Die Beispiele lesen sich wie das Regierungsprogramm der „Bundesrepublik Klinsmann“ (Bild). Statusdenken ist Klinsmann fremd. „Wenn Joachim Löw besser darin ist als ich, ein falsches Positionsspiel zu erkennen, dann kann es nicht sein, dass ich ihm ins Wort falle, nur weil ich meine, ich sei der Cheftrainer“, erzählte er den staunenden Jungs vom Spiegel, bei denen andere Führungsprinzipien gelten. Auch der Teamgedanke geht Jürgen Klinsmann über alles. „Ich bin der Überzeugung, dass eine Mannschaft, die sich untereinander gut versteht, mehr aus sich herausholen kann als eine, die aus lauter Egoisten besteht“, erklärte er der Bild am Sonntag.
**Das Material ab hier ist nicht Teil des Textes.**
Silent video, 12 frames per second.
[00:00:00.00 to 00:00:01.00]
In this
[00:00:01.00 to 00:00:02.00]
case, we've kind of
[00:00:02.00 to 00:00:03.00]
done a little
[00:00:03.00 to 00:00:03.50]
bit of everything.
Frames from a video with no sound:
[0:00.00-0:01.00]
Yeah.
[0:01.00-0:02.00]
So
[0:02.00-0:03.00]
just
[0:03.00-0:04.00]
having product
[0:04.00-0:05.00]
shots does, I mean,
Fragen stellen? Dazulernen wollen? Neue Wege gehen? „Der Sportpsychologe coacht auch mich“, verrät Klinsmann furchtlos, wohl wissend, dass er mit solchen Aussagen für viele deutsche Fußball-„Experten“ kurz vor der Klapsmühle steht.
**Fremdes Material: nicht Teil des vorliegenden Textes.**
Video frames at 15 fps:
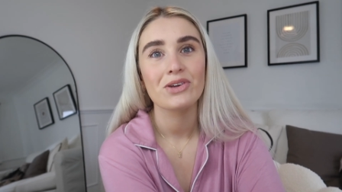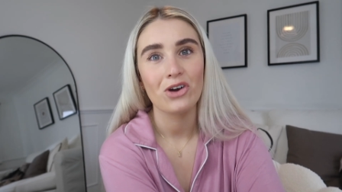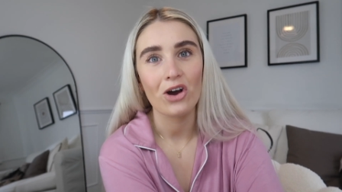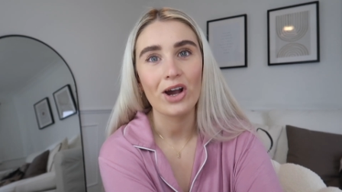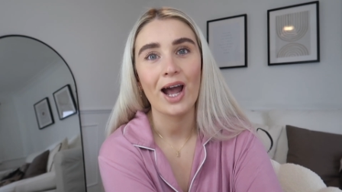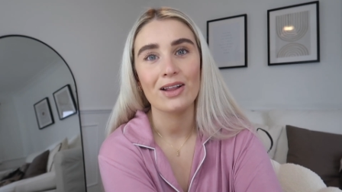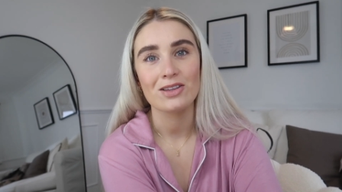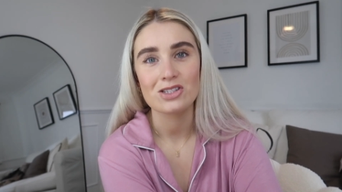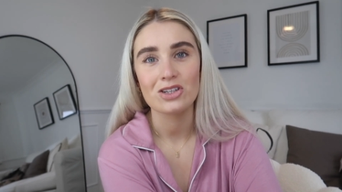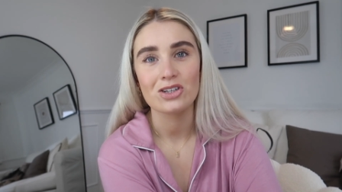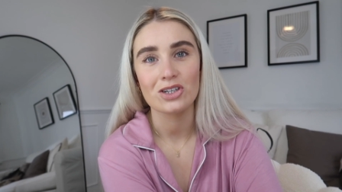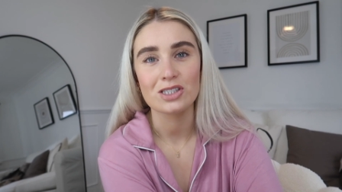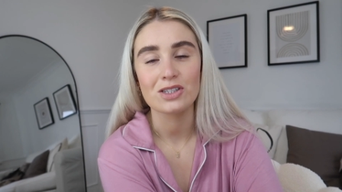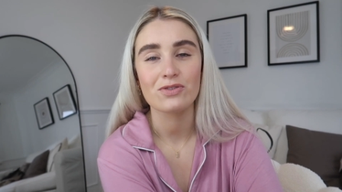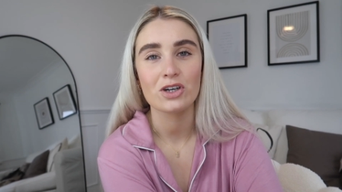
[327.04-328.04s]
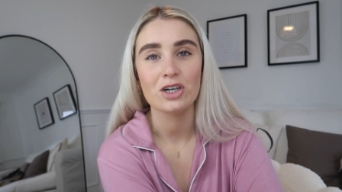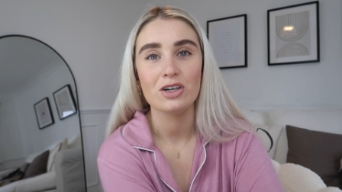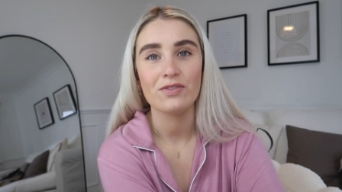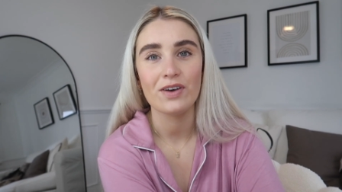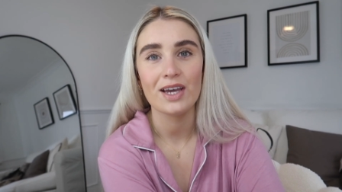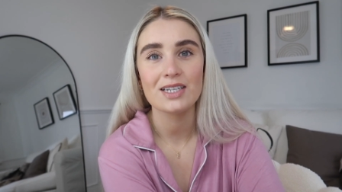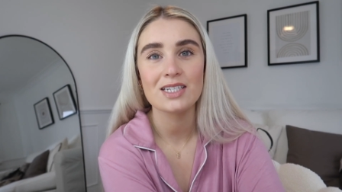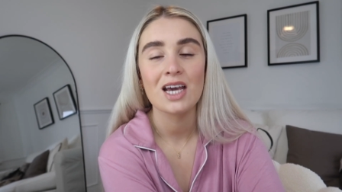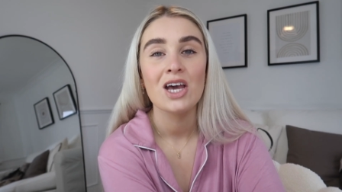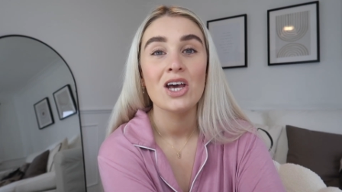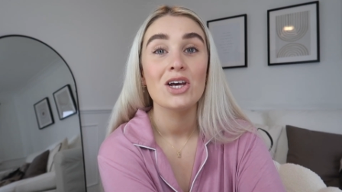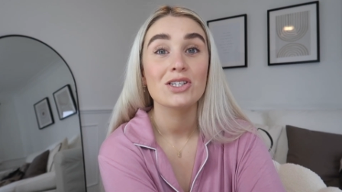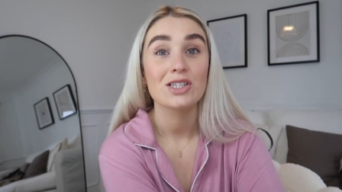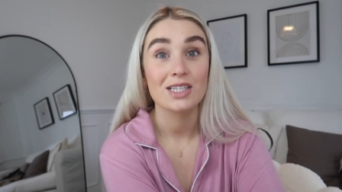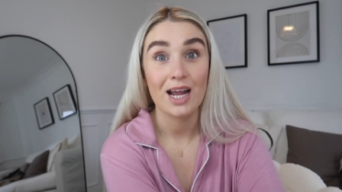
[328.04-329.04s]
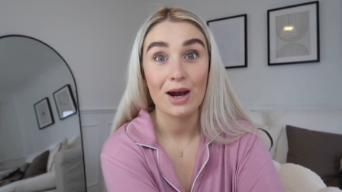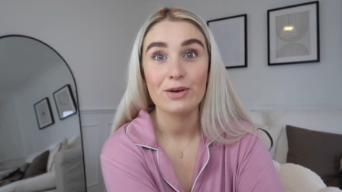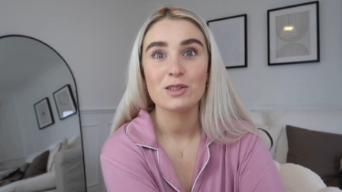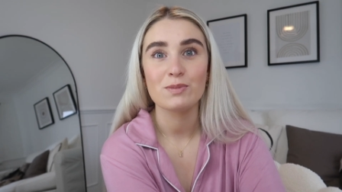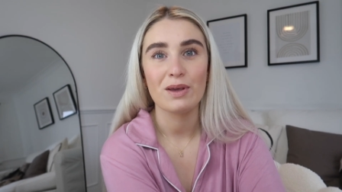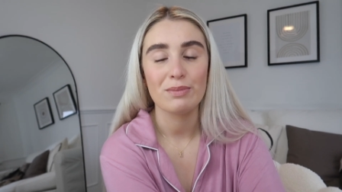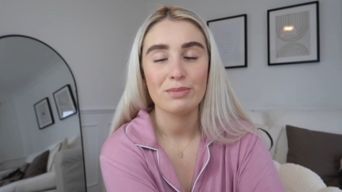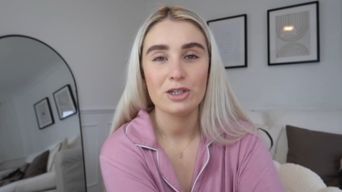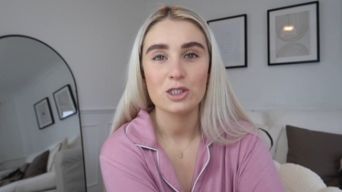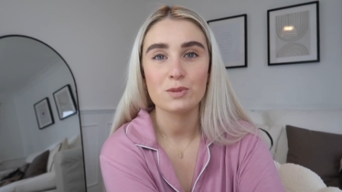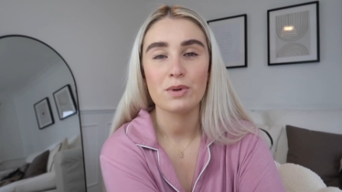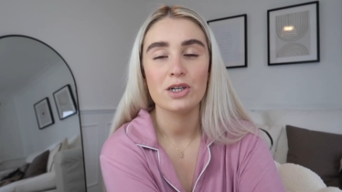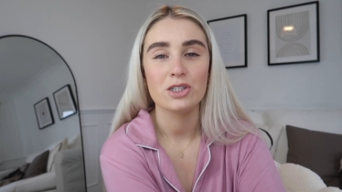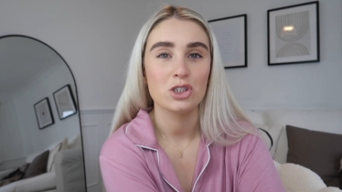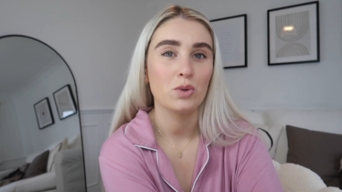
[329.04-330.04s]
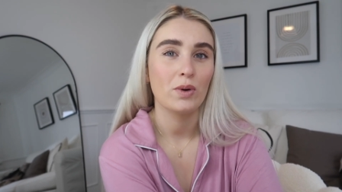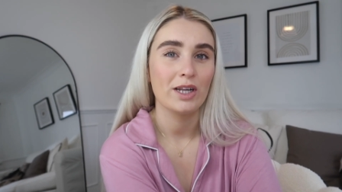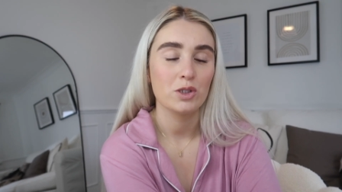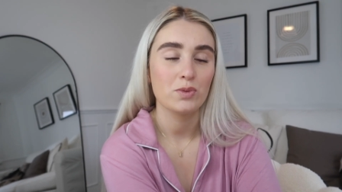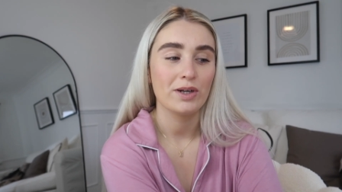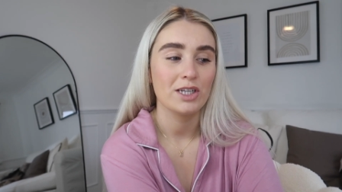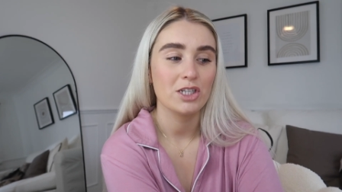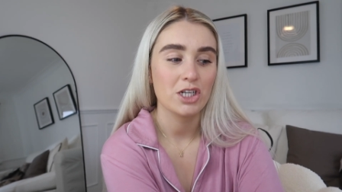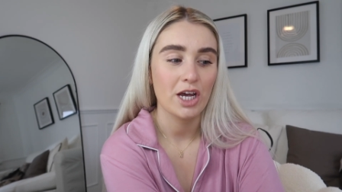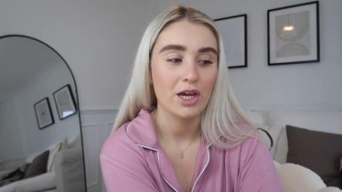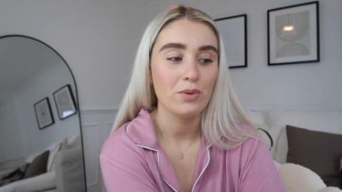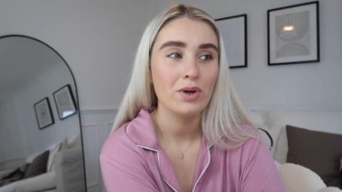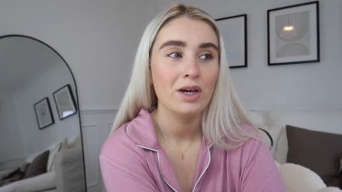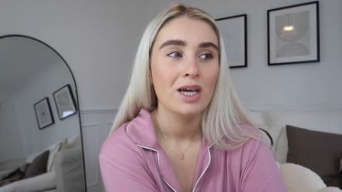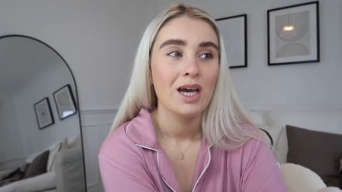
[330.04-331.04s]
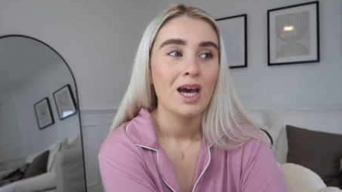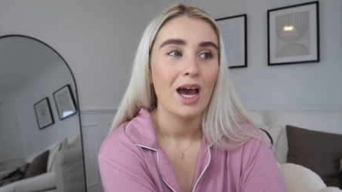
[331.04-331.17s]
got cancelled because of COVID, so now it's been postponed to twenty twenty-two.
Wie das Modell Klinsmann in der Praxis funktioniert, erlebten wir kurz vor Beginn der Weltmeisterschaft bei der Entscheidung der „Torwartfrage“. Klinsmann benannte Jens Lehmann – übrigens der erste deutsche Nationalspieler, der sich der WM-Kampagne gegen Zwangsprostitution anschloss. Und Lehmann zeigte bei einem Interview der Zeit auch gleich, wo’s lang geht. Angesprochen auf ein Paparazzi-Foto, das ihn beim Einkaufen mit der Familie zeigte, äußerte der Torwart sein „Unbehagen“. Nicht wegen des Fotos, sondern wegen des Motivs. „Ich telefoniere, ist ihnen das aufgefallen? Mir ist es schon so immer peinlich, wenn ich mit meiner Frau durch die Stadt gehe und telefonieren muss. Das sieht schlecht aus. Ignorant, machomäßig. Nach Chefgehabe innerhalb einer Beziehung, einer Familie.“

Mag sein, dass es die deutsche Mannschaft bei der WM nicht so weit schafft wie erhofft. Den Champagner sollten wir trotzdem kalt stellen. Denn ein Glas zu ihren Ehren hat sich Klinsmanns Anti-Macho-Elf bereits jetzt verdient.